What is being asked - What is needed is an exact copy of the data below, pictures excluded.

Collected data:
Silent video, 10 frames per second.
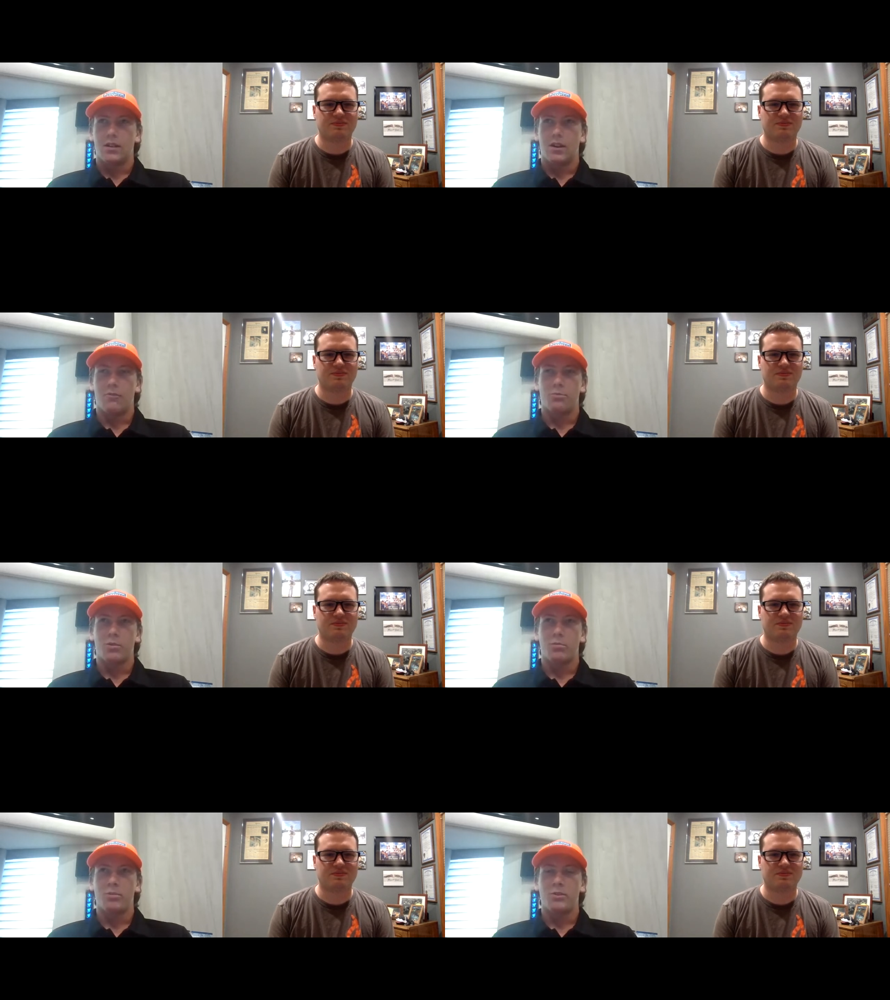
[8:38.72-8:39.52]
Speaker 1: I've
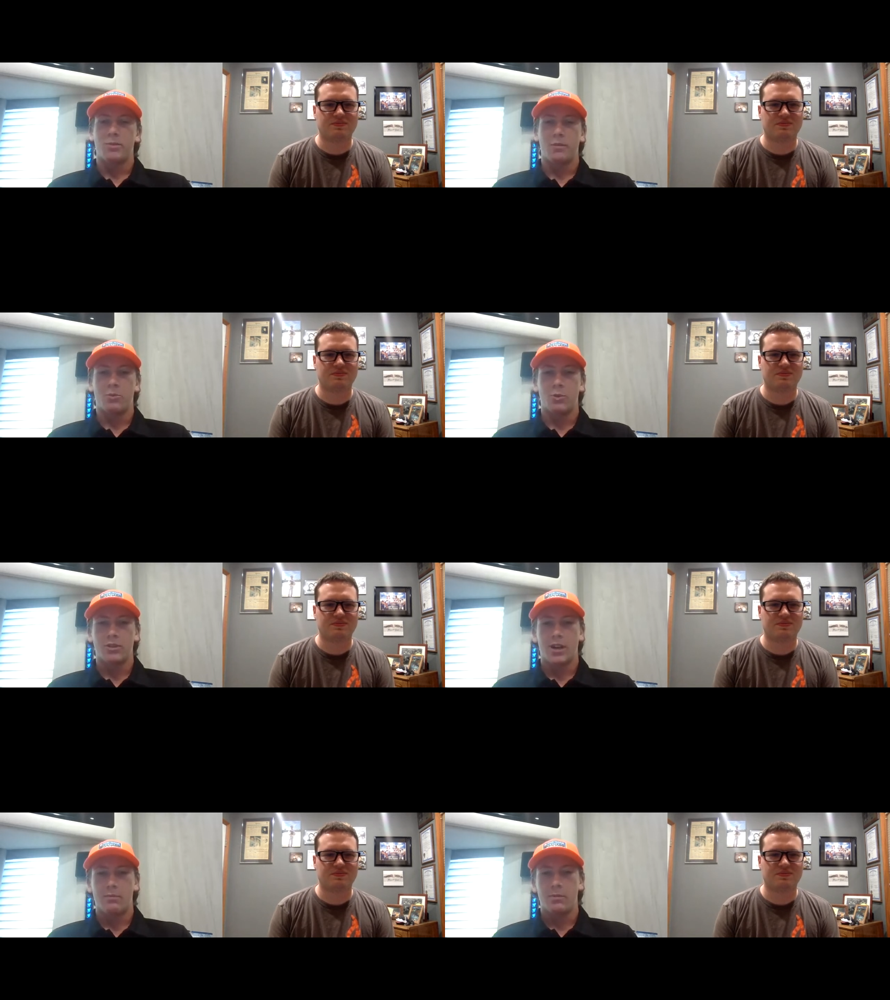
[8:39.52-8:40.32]
probably spent more
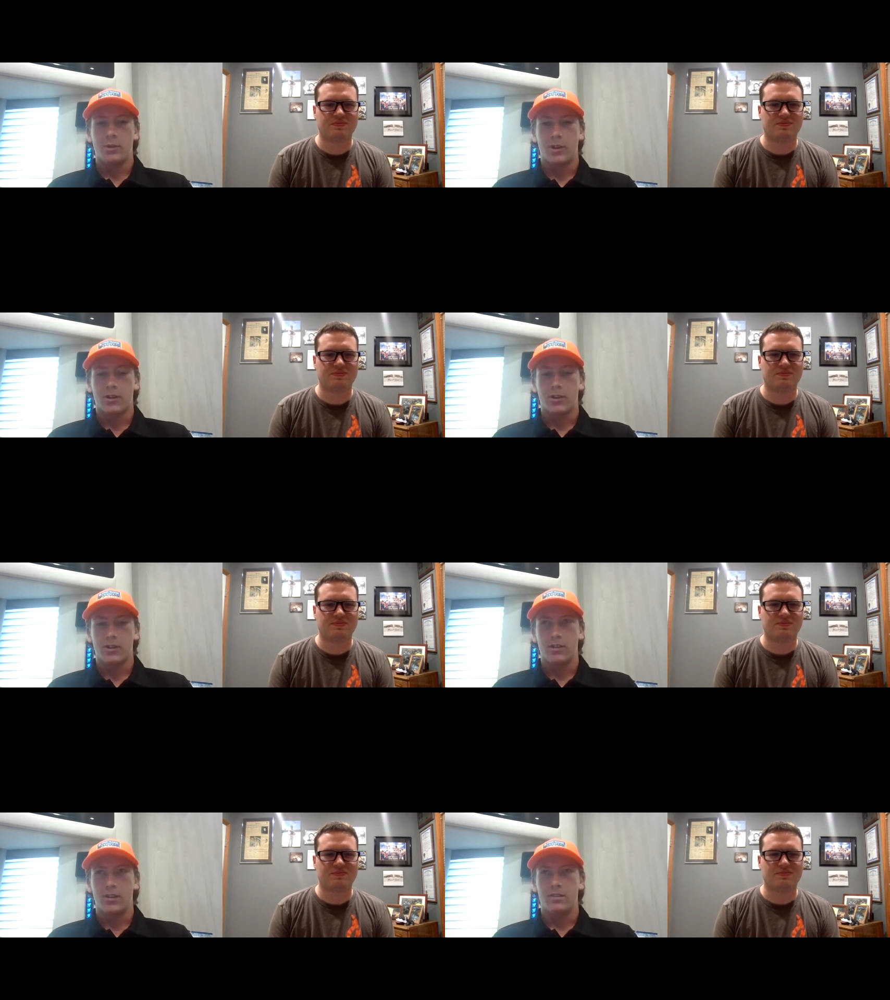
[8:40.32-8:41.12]
time in
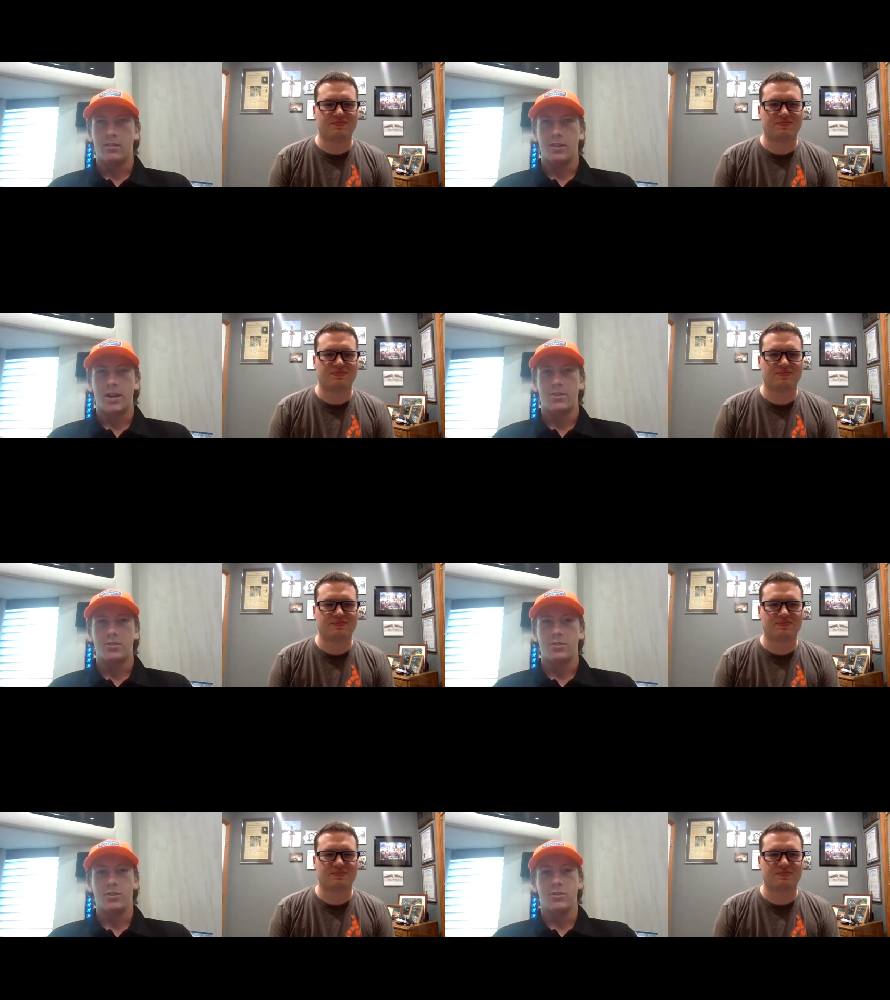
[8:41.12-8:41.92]
America in the
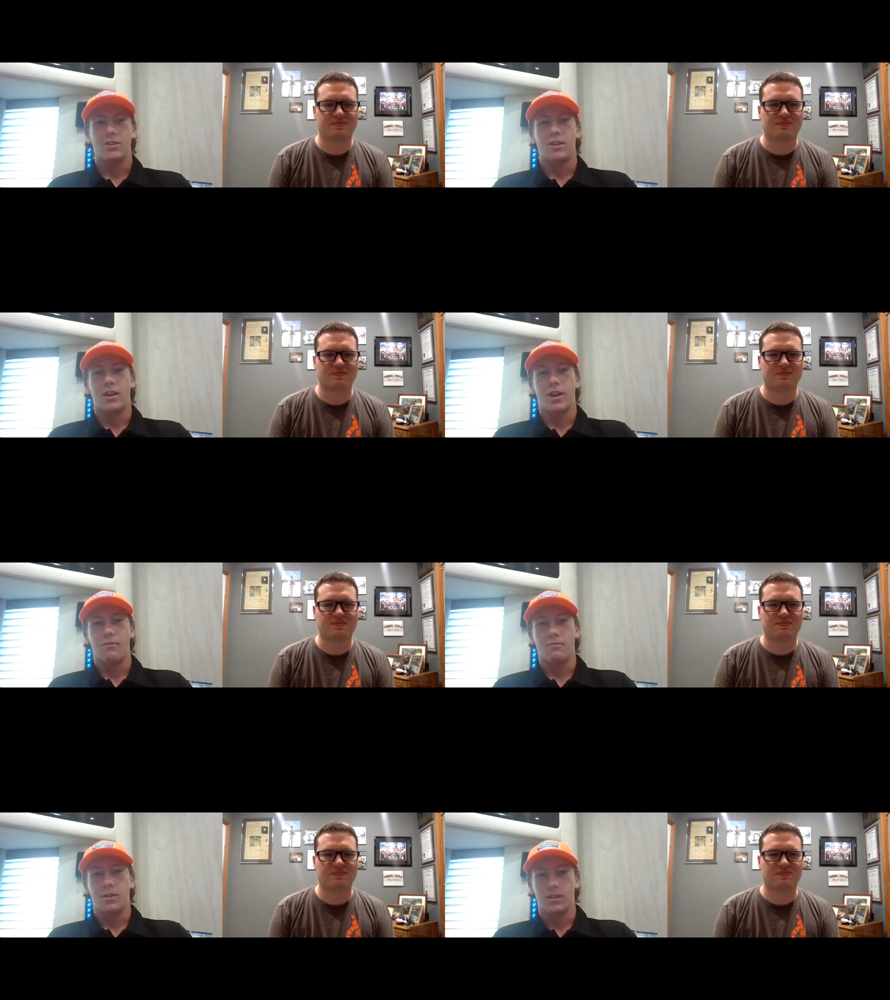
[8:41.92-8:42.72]
last two years than I
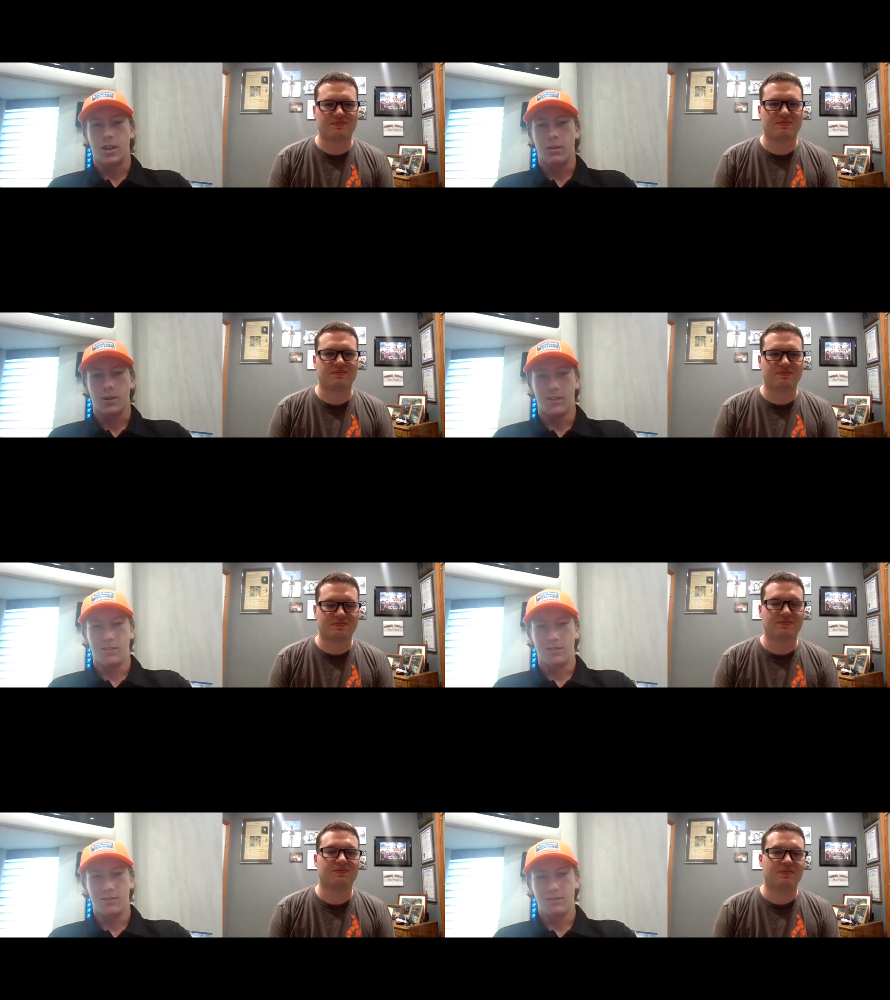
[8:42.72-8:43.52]
have in
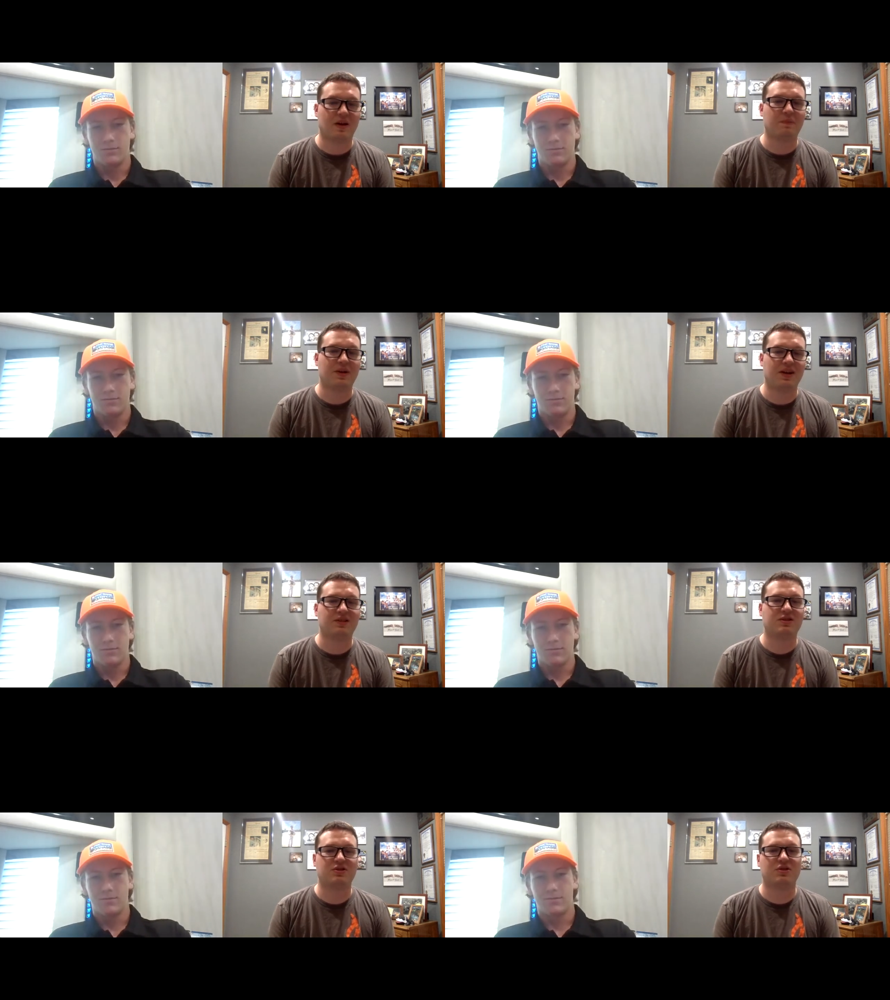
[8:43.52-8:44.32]
Cayman.
Speaker 2: I mean,
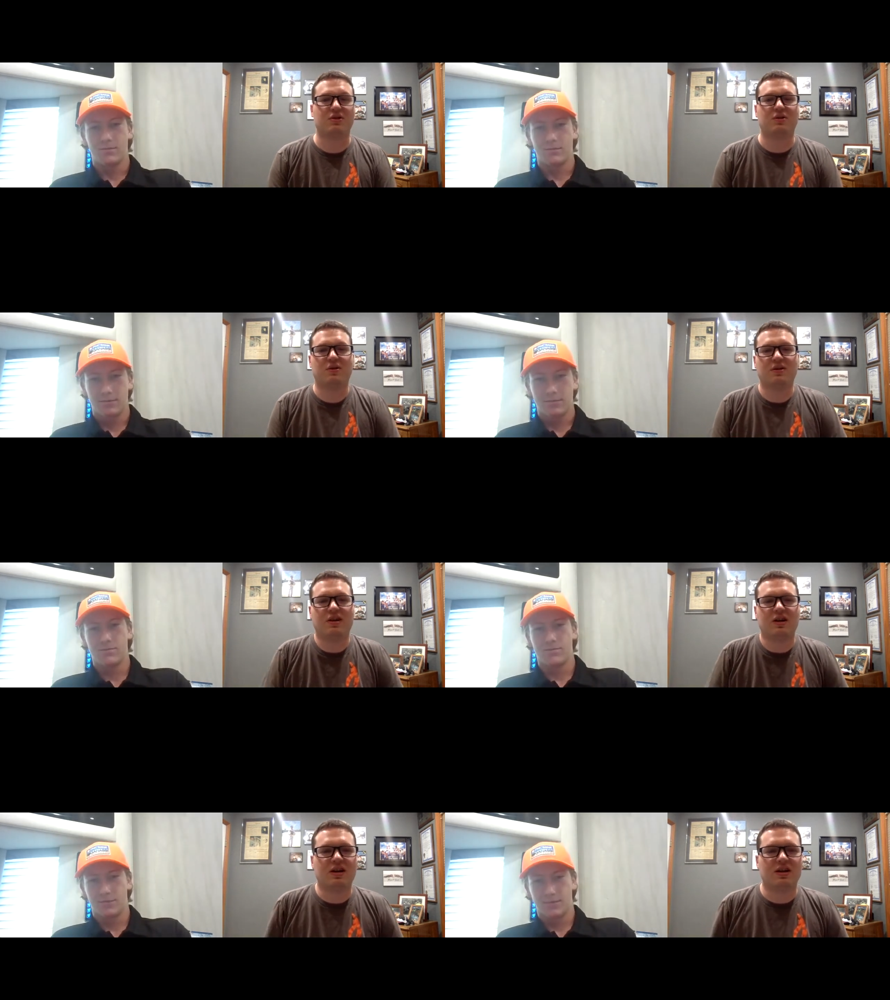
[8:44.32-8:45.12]
that's true.
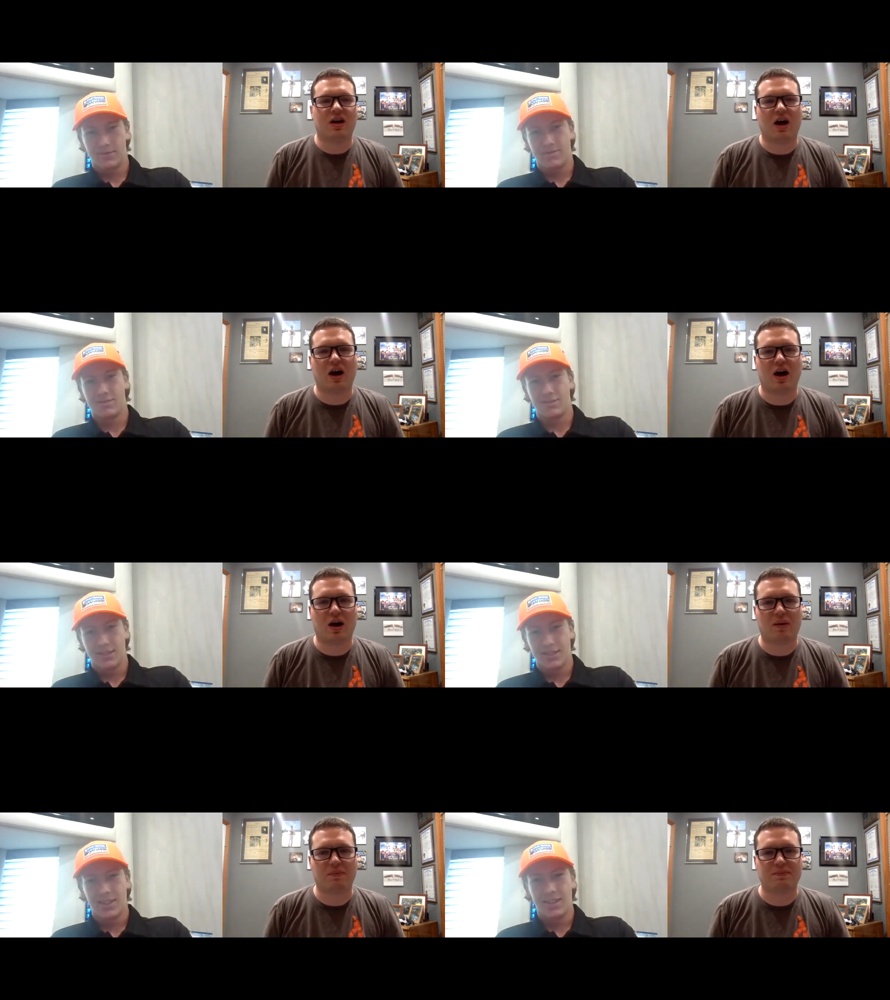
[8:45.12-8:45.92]

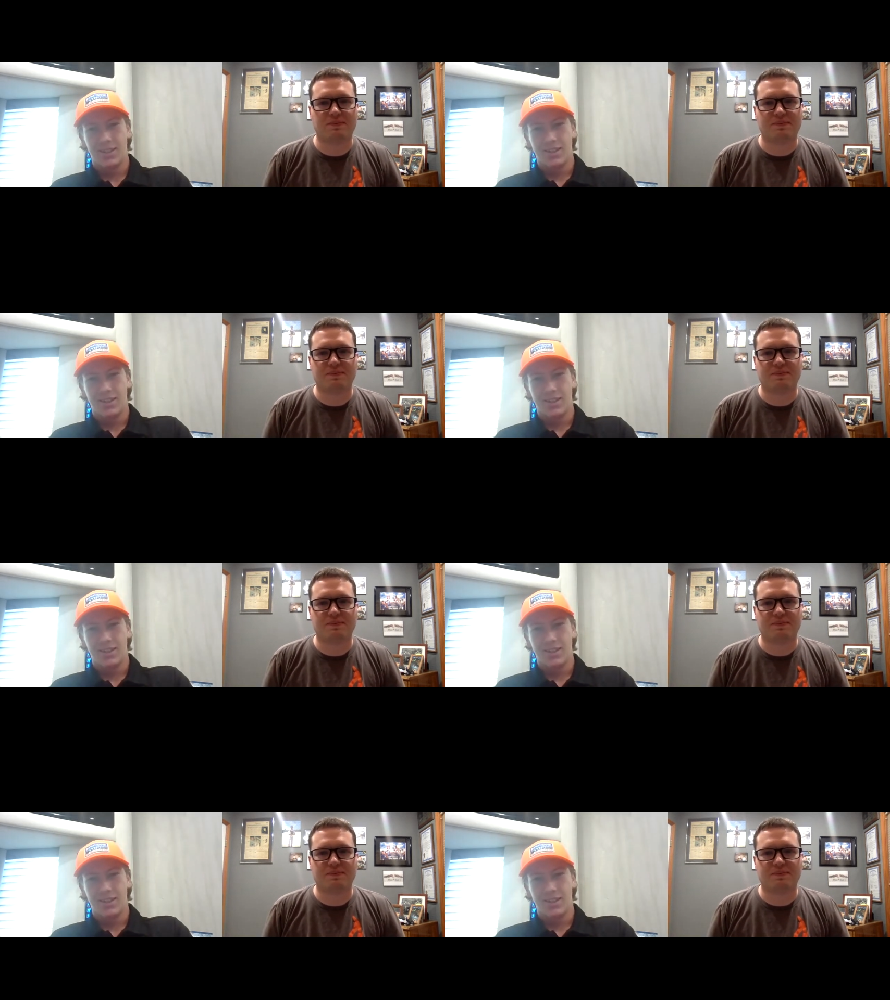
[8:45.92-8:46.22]
Um,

Reply to the task -
Silent video, 10 frames per second.
[8:38.72-8:39.52]
Speaker 1: I've
[8:39.52-8:40.32]
probably spent more
[8:40.32-8:41.12]
time in
[8:41.12-8:41.92]
America in the
[8:41.92-8:42.72]
last two years than I
[8:42.72-8:43.52]
have in
[8:43.52-8:44.32]
Cayman.
Speaker 2: I mean,
[8:44.32-8:45.12]
that's true.
[8:45.12-8:45.92]

[8:45.92-8:46.22]
Um,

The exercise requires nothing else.